La marche de l’éléphant

Photographie d'un groupe d'éléphants en marche vu de face.

Méditer, un effort ?

En préparant l’enseignement de notre session du mercredi soir à Bruxelles, il m’est venu l’envie de partager avec vous ce que j’ai lu dans Le Cœur du Sujet de Chögyam Trungpa à propos de l’attention à l’effort, car, comme vous le savez la méditation est une pratique d’attention.

Voici donc quelques mots librement inspirés du texte de Trungpa, que je vous recommande d’ailleurs vivement.

Le mot effort est fortement connoté, il indique quelque chose d’un peu pesant, lié au sentiment de devoir. Que vient donc faire la notion l’effort ici, alors que, à l’École occidentale de méditation, nous attachons justement beaucoup d’importance au fait qu’il n’y ait rien à réussir, rien à forcer ?

C’est bien que l’effort dont il est question n’a rien à voir avec l’effort intentionnel que nous déployons pour atteindre quelque chose, comme une poussée insistante dans une direction unique, tel un ver de terre qui avance droit devant lui. En effet, cet effort intentionnel et maladroit mettrait complètement en péril la pratique de l’attention ouverte à laquelle nous nous entraînons.

Un certain allant

Ce que nous pouvons garder de la notion habituelle de l’effort est la vigueur qui lui est intrinsèque car, dans la pratique, un certain allant est nécessaire. En effet, nous ne rêvons pas, nous ne nous relaxons pas, nous méditons. L’image reprise dans les textes est plutôt celle de l’éléphant qui marche, d’un pas lourd certes, mais avec une telle assurance et une telle dignité qu’on ne peut l’arrêter. Éléphant qui a, contrairement au ver de terre, une vision panoramique de toute la situation.

Le type d’effort auquel nous prêtons attention est, pourrait-on dire, sérieux … mais pas trop !

Entre l’excès de solennité et de sens du devoir qui gèle la pratique et la volonté farouche d’oublier toutes les difficultés rencontrées pour – enfin ! – réussir.

En fait, il s’appuie sur l’instinct qui ramène toujours l’esprit voyageur à l’attention au souffle. Il n’y a pas tout un processus compliqué à mettre en place : on suit son souffle, on médite, et, lorsqu’il y a rêve, instinctivement, quelque chose nous ramène à la réalité, comme dans un éclair de présence.

Ce qui nous fait revenir

Soyons un peu phénoménologique et examinons précisément ce qui se passe dans l’expérience de la pratique.

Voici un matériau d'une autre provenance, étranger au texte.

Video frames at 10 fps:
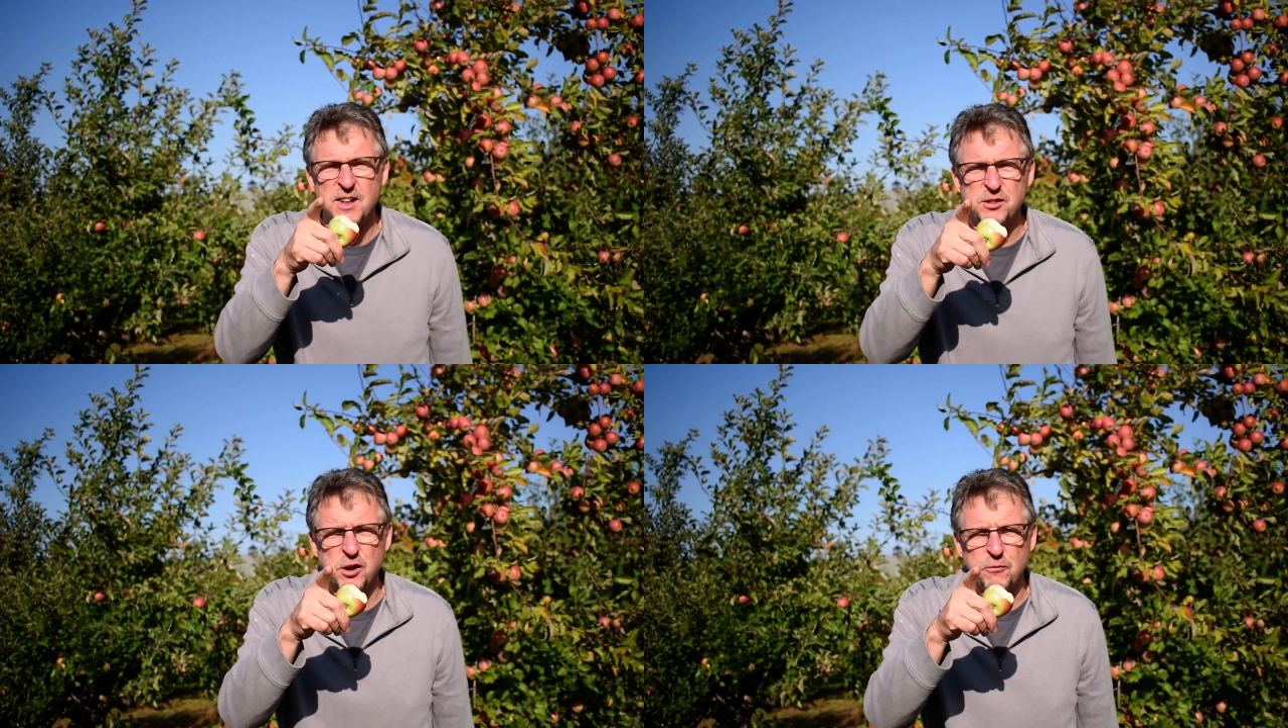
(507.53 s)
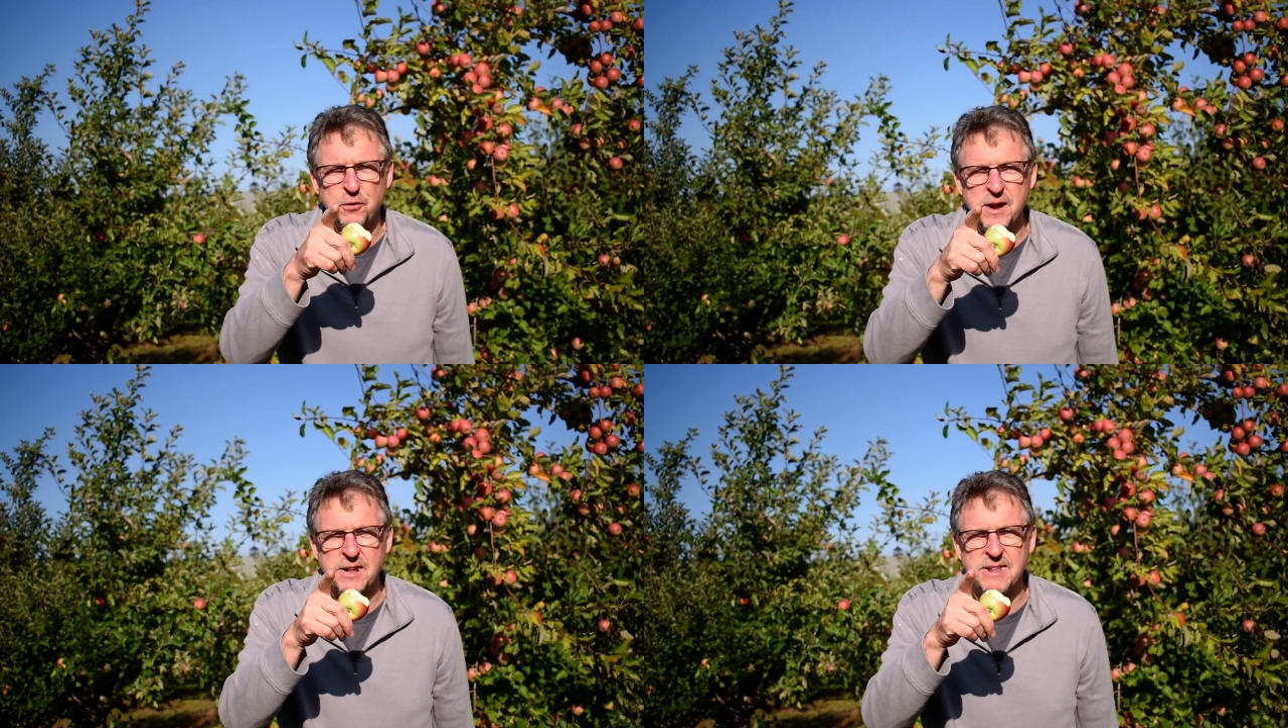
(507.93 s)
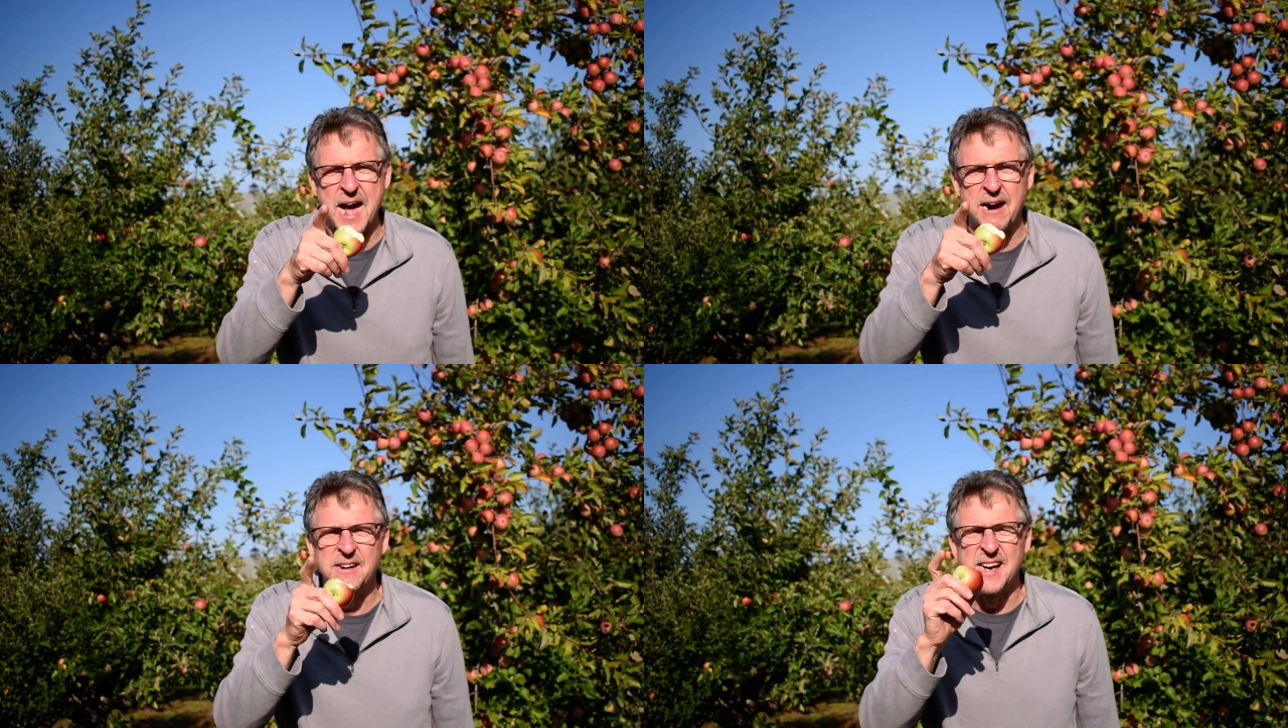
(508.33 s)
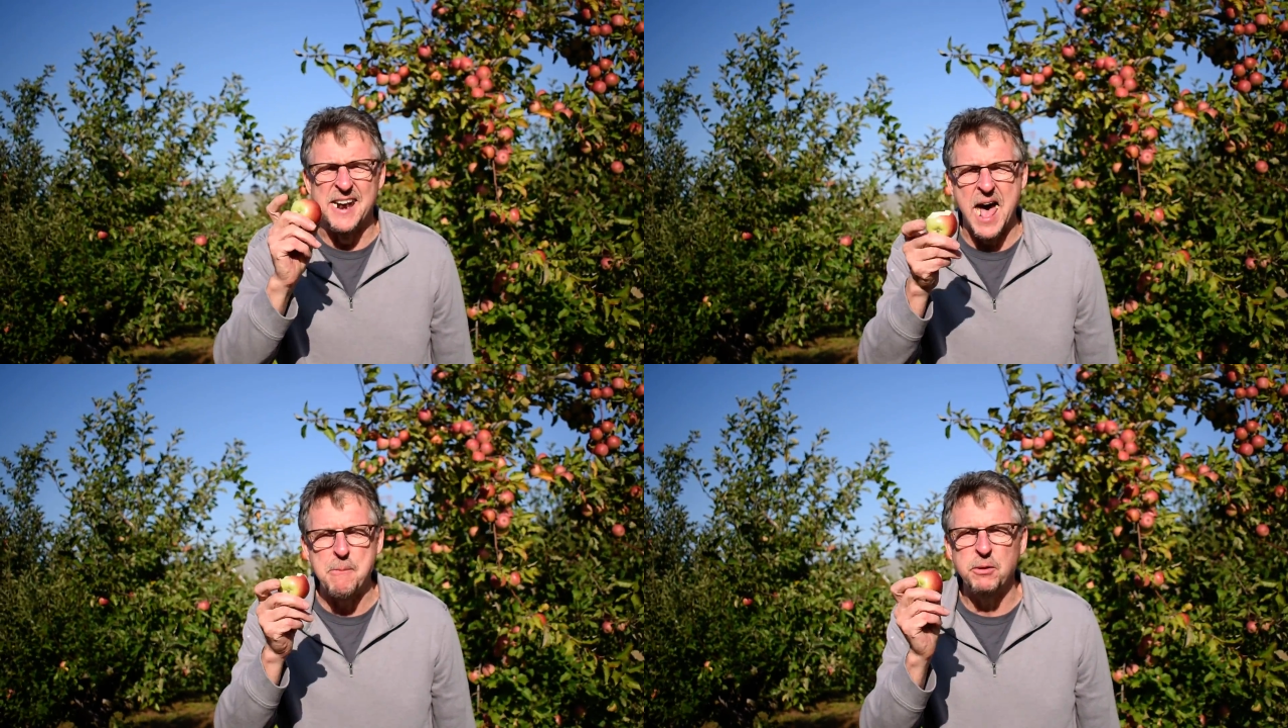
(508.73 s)
Don't forget that. An
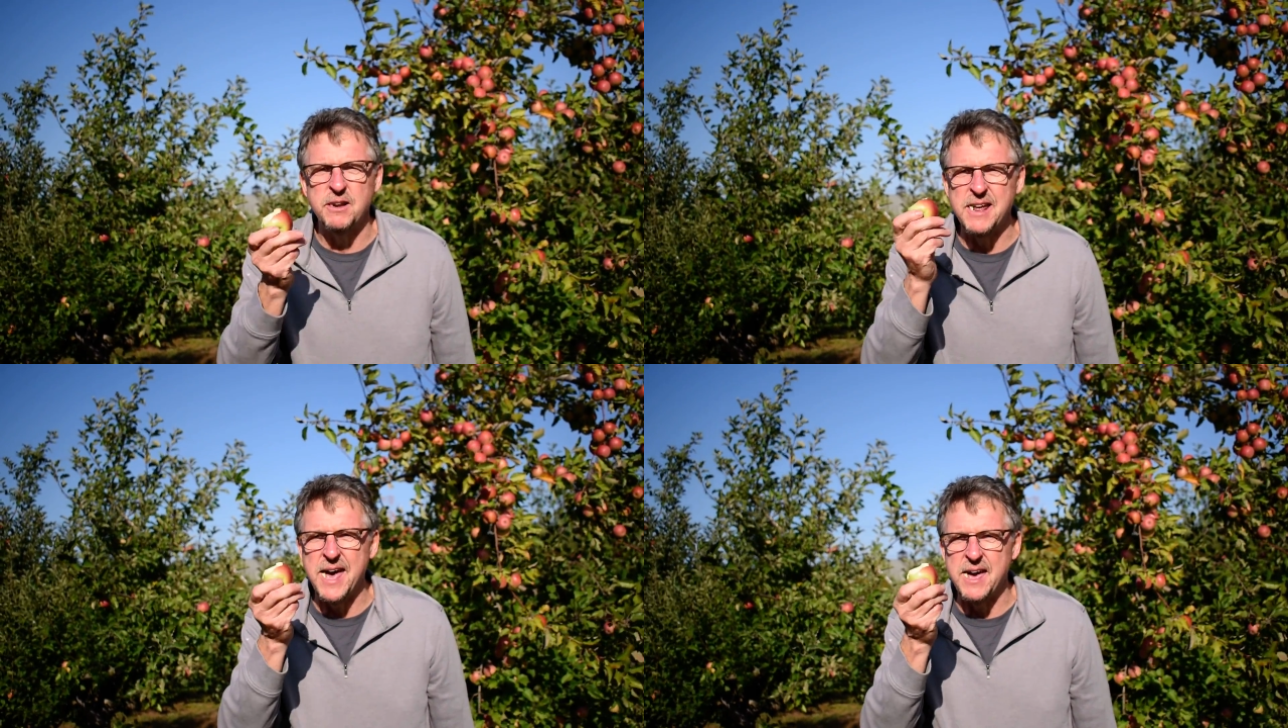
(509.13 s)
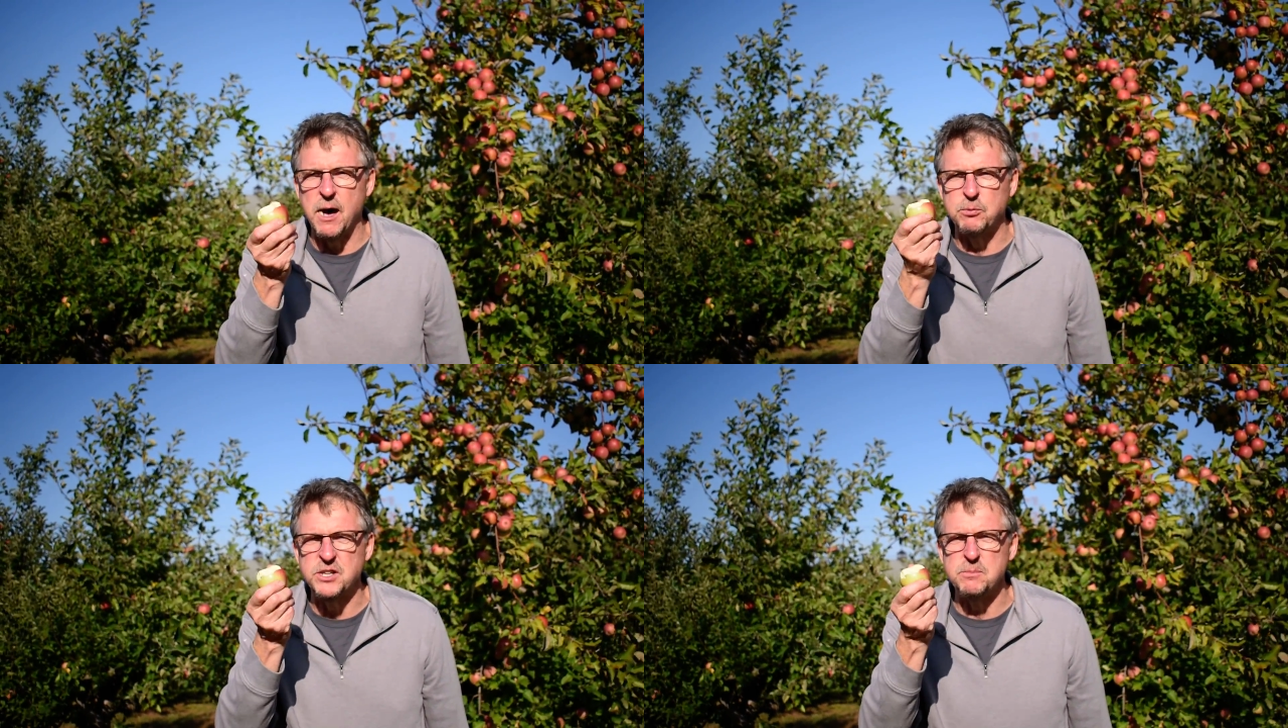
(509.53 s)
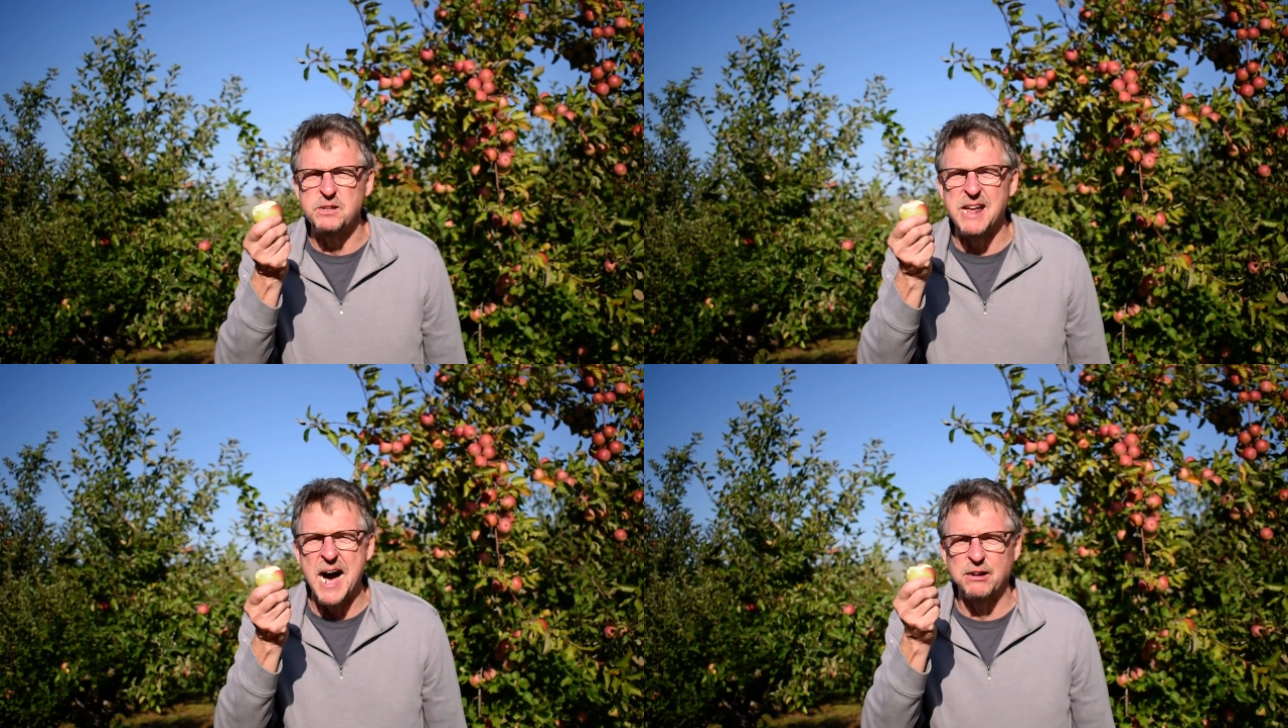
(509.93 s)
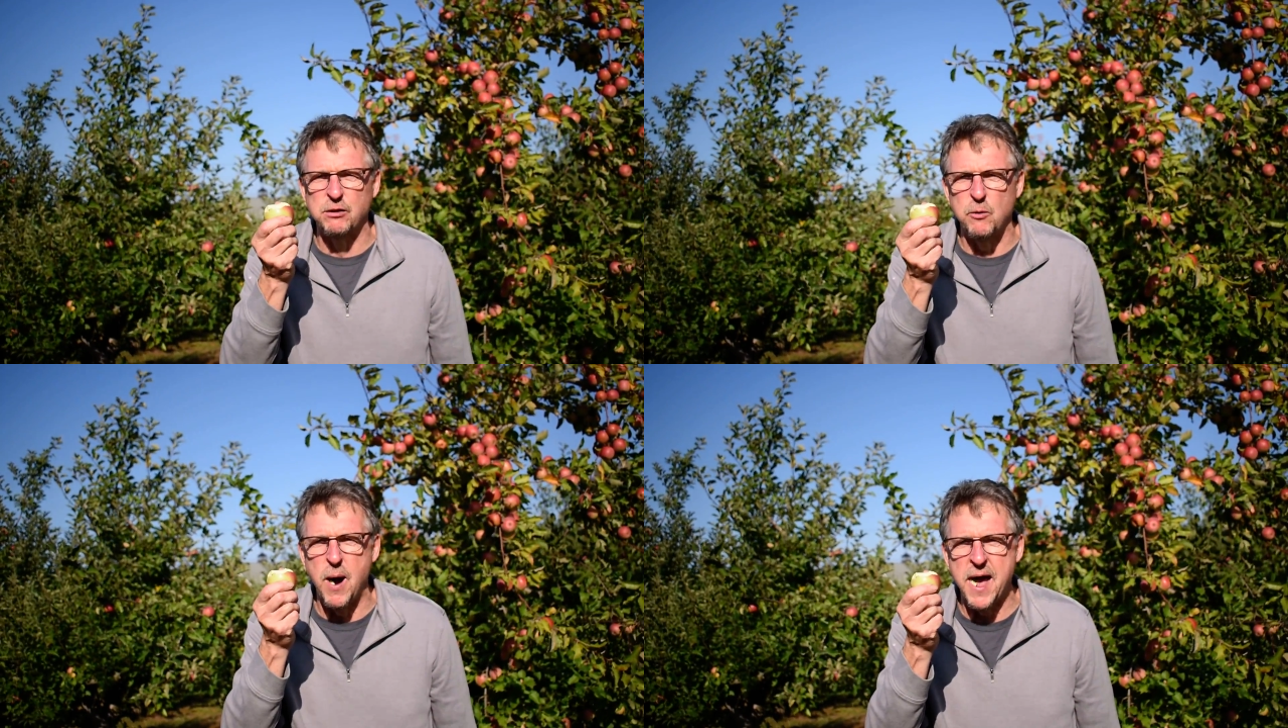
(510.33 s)
apple a day helps keep the doctor
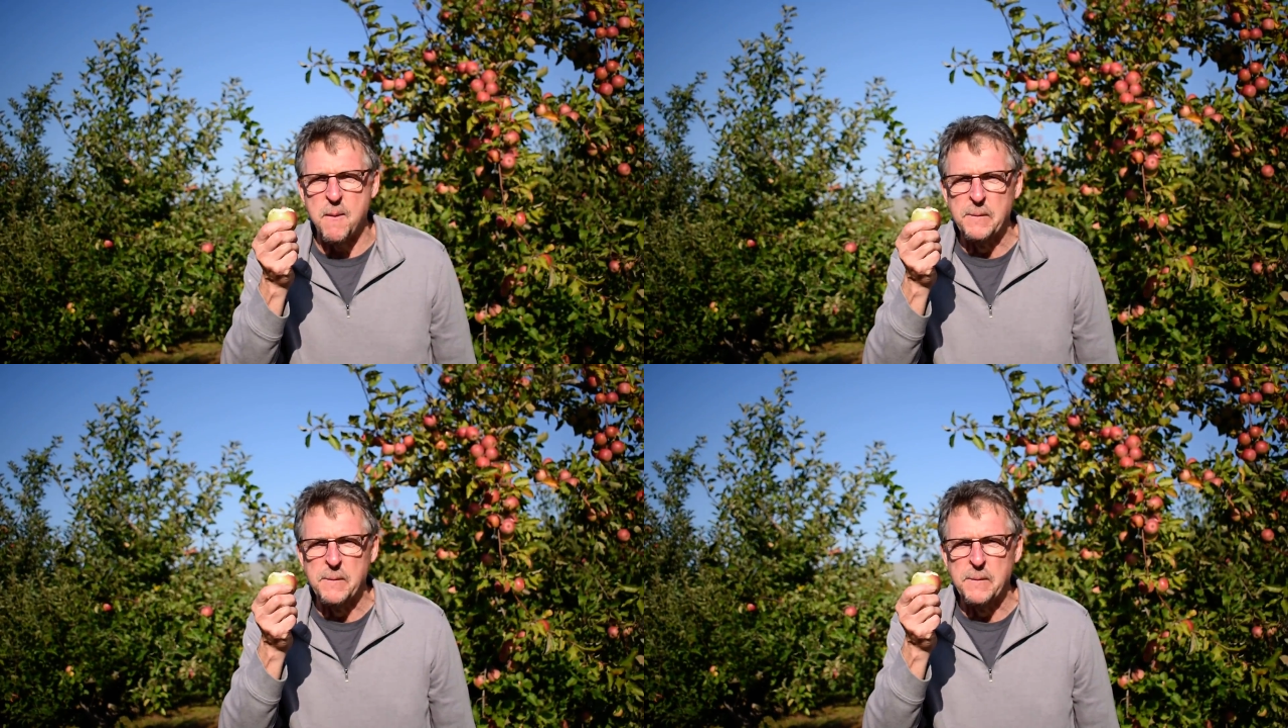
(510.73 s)
away.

L’éclair de présence, ce qui nous fait revenir, c’est la sensation de la dualité brute, la sensation de séparation. Cela veut dire que, tout à coup, nous sentons que nous ne sommes pas ce bruit que nous venons d’entendre, que nous ne sommes pas cette couleur que nous distinguons, ni ce voisin sur notre gauche.

C’est un processus instinctif, à un moment nous constatons qu’il y a « soi » et qu’il y a « autre que soi ». Il n’y a pas à s’en vouloir, c’est comme cela. Ce que nous pouvons faire alors c’est en quelque sort surfer sur la vague et, au moment où nous nous rendons compte de cette séparation, où nous nous rendons compte de cet éclair de présence, nous revenons au souffle en y portant notre attention.

Nous ne nous disons pas « je dois revenir au souffle », non, nous faisons simplement attention au changement de ton général que cela donne à la situation, peut-être avez-vous tout à coup plus froid, ou vos yeux sont plus éblouis par la lumière… peu importe. Nous sommes ramenés, de manière abrupte et immédiate à la sensation qu’il se passe quelque chose ici. Et nous revenons au souffle. C’est cela le cœur de l’attention à l’effort.

Ce qui l’embourbe c’est notre tendance à verbaliser tout ce qui se passe dans la pratique. Or l’effort dont nous parlons est un effort abstrait, sans nom, idée ou étiquette, c’est plutôt comme une secousse, un changement de cap soudain sans nouvelle destination annoncée, un rappel, un saut, un étonnement.

Une fois que s’est produit cet instant d’attention, il ne s’agit ni de le maintenir, ni de s’y accrocher, ni de le cultiver. Mais bien, semblable à la marche de cet éléphant qui se déplace pas à pas, lentement, imperturbablement, revenir au souffle en prenant en vue l’entièreté de la situation.